Joystick Calibration

I built a “wireless joystick” using a TEENSY that allows me to use my standard R/C controller wirelessly to control MP’s joystick function.

But every time I plug in the joystick, I get different readings. Sometimes throttle MIN is 1150, sometimes it is 1020… all the sticks have issues.

I thought it might be a WINDOWS “thing” but when I try to calibrate my joysticks, I run into trouble, since my homemade joystick controller has 6 ANALOG channels, and Windows only supports 4 Analog channels with their “joystick” tester.

Is there some way I can “lock in” values so that every time I plug in my joystick controller I get the same values?

I did the WINDOWS joystick calibration and find that the readings still vary - maybe less than before, but still too much. And another thing: It seems as if the range is compressed. That is, if I my input has a range from 1000 to 2000 uSec, the output (as read by Mission Planner) is between 1100 and 1850 - like the range is compressed. Has anyone else seen this before?

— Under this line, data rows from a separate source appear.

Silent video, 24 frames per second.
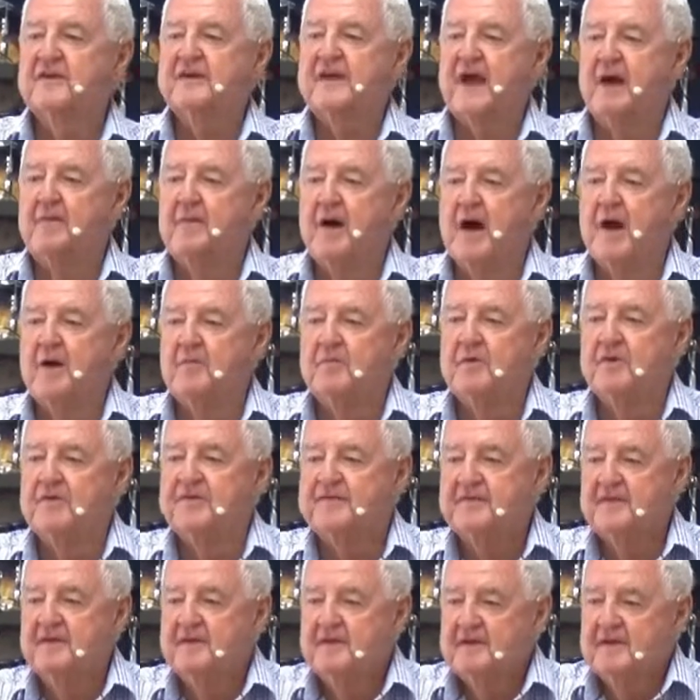and you come home
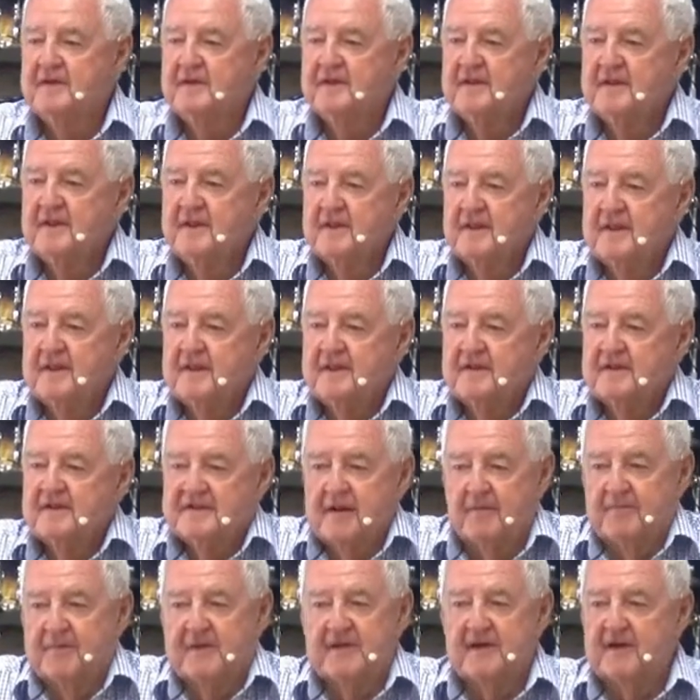with
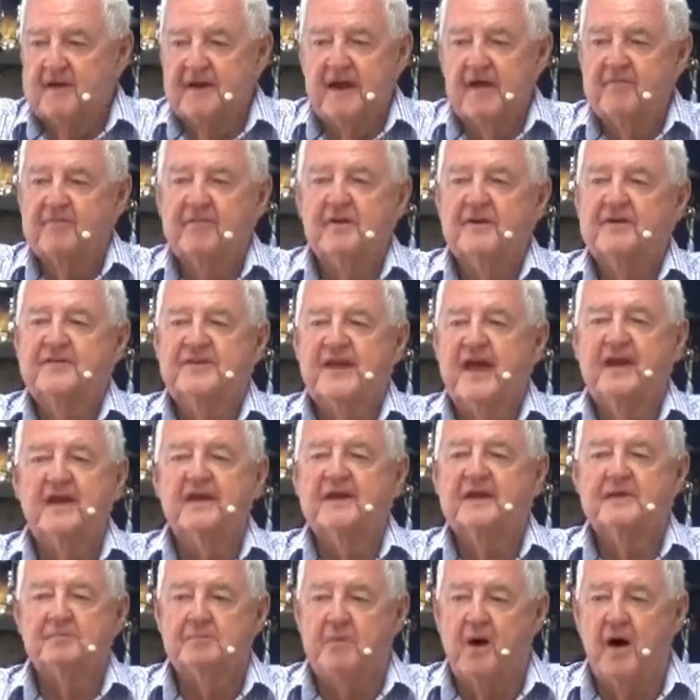something you never
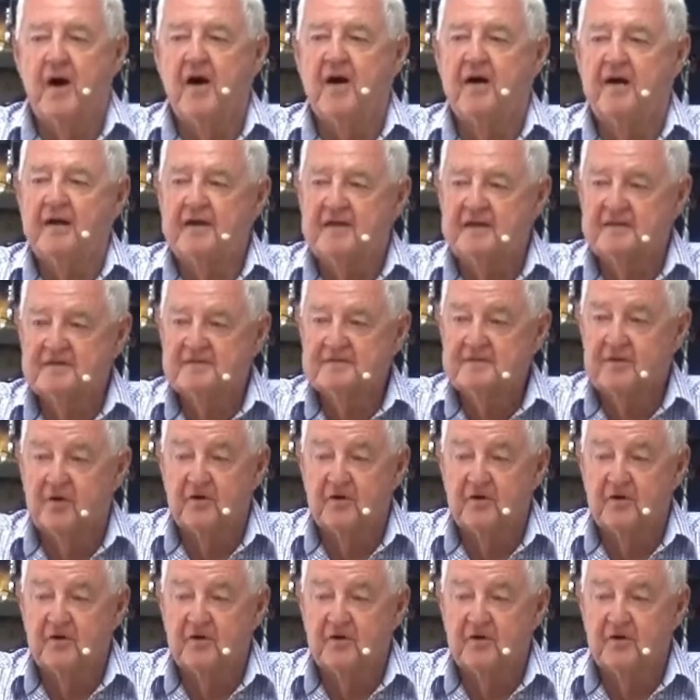intended to buy,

Output is scaled to the min and max settings of the given channel (RCx_MAX and RCx_MIN) unless you check manual control at the Joystick setup page.

Thanks, I am trying to figure out the relationships between WINDOWS joystick calibration, the parameters in my PPM -> Joystick controller and the endpoints in my hand-held controller. I think everything would be fine if Windows would not get in the way. But I have one more question: Mission Planner obviously knows a joystick is plugged in. Is there ANY way to automatically ENABLE a joystick if it is sensed? Connecting and enabling a joystick automatically would be just one less thing I would have to do when setting up…

start with command line arguments

MissionPlanner.exe /joy “joystickname” /type copter

Thank You! I’ll try it. My only other issue is that joystick calibration varies sometimes when I connect. Especially with Channels 5 & 6. I suspect this is a Windows problem, but I calibrated the joystick and SAVEd the results. Still, I sometimes get big variance.